И остался Иаков один (Воронель) - страница 19

Можно возразить, что так в партию вступают. Действительно, похоже. Но так вступают и в семью. Глубина согласия личности со средой может быть очень разной, и личность может как угодно далеко продвигаться по пути этого слияния либо как угодно рано остановиться на этом пути. Р. Пересветов, конечно, поступил лучше тех евреев, которые навязываются в братья людям, упорно желающим избежать этого родства, но он, наверное, продолжал все же считать себя русским для самого себя и вряд ли скрывал это от своих товарищей-евреев. Таков уровень причастности личности к народу в том гражданском смысле, который, по-видимому, исчерпывается марксистскими определениями. Он объективно существует и всю внутреннюю душевную (и духовную) жизнь человека оставляет почти незатронутой, как всякая объективация. Неизмеримо глубже взаимоотношения с родом Иакова у библейской Фамари, добившейся удела среди сыновей Израиля для своего потомства.
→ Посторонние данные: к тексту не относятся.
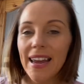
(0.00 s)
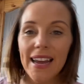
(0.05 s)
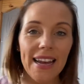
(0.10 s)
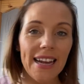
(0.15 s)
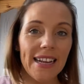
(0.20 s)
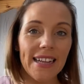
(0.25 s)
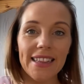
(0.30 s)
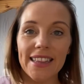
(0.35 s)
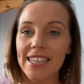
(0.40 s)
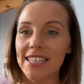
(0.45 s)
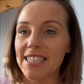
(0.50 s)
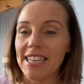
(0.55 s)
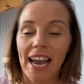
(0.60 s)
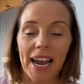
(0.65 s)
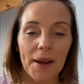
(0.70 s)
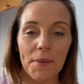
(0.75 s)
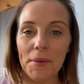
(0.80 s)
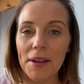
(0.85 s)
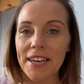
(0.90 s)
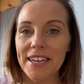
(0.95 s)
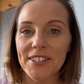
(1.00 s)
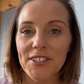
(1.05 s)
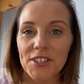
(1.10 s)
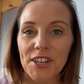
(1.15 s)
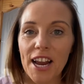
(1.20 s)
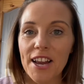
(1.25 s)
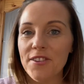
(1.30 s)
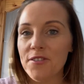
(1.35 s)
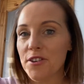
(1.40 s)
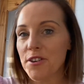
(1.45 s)
In the second week in
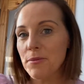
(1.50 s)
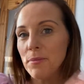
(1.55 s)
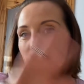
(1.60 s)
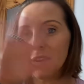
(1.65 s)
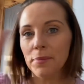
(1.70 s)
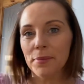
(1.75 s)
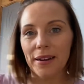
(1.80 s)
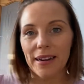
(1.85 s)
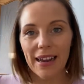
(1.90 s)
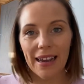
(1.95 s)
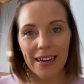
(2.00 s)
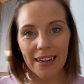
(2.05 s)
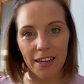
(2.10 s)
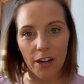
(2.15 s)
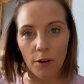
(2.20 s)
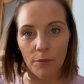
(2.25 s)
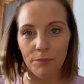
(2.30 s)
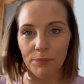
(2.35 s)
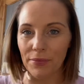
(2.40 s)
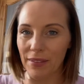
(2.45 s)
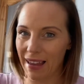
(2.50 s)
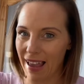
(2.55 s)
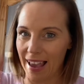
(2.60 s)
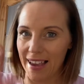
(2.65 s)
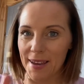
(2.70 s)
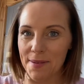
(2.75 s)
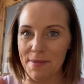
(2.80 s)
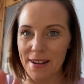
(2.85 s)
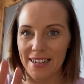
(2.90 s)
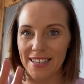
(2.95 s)
January, you might have been like, no, can't
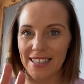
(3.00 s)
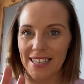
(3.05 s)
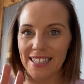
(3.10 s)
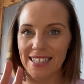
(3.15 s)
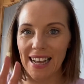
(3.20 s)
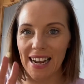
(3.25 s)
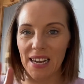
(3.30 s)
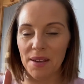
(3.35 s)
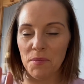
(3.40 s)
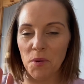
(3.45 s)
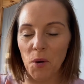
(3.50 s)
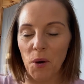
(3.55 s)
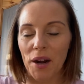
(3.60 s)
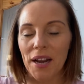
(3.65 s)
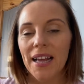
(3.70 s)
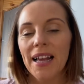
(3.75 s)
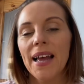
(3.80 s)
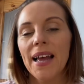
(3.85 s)
commit to this anymore.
Здесь (а также в книге "Руфь") выступает религиозный смысл приобщения к народу как семье. Но и судьба Фамари построена на тех же договорных началах и чувстве ответственности, заставившем Иуду сделать шаг ей навстречу. Когда он сказал: "Она правее меня...", он признал ее права равными своим. На любом уровне (договор или Завет) принятие в члены любого сообщества остается актом двусторонним и обоюдно обязывающим.

Совершенно иная ситуация осуществляется при ассимиляции еврея в русской среде. Вслепую, в ранней юности, он делает несколько шагов навстречу русскому народу и, прозревая с возрастом, убеждается, что никто не спешит ему навстречу. Нужно сказать, что так было не всегда. Вернее, не во всех группах населения громадной, способной заслонить человеку весь остальной мир, России.

С начала двадцатого века, и особенно после революции, в русской культуре намечалась универсалистская тенденция, захватившая множество людей нерусской крови (в том числе и евреев) иллюзией сверхнациональной общности на богатой почве русской литературы XIX века. Этот соблазн для евреев, грузин, украинцев и др. сопровождался искренним порывом навстречу со стороны какой-то части русской интеллигенции. Но сколь бы ни были искренни чувства этой небольшой группы, они не скомпенсируют того факта, что она никак не была уполномочена своим народом на такие авансы. Наивный, восторженный комсорг Л. Копелева в 30-е годы мог не знать, что антисемитизм распространен не только среди "классовых врагов", но, вообще говоря, и тогда это было известно многим и, во всяком случае, всем, кто желал знать правду. Л. Копелев при выборе своей национальности вопреки своим идеалам поступил правильно из соображений интуитивных, нравственных, которые всегда, в конечном счете, оказываются точнее наукообразных рассуждений.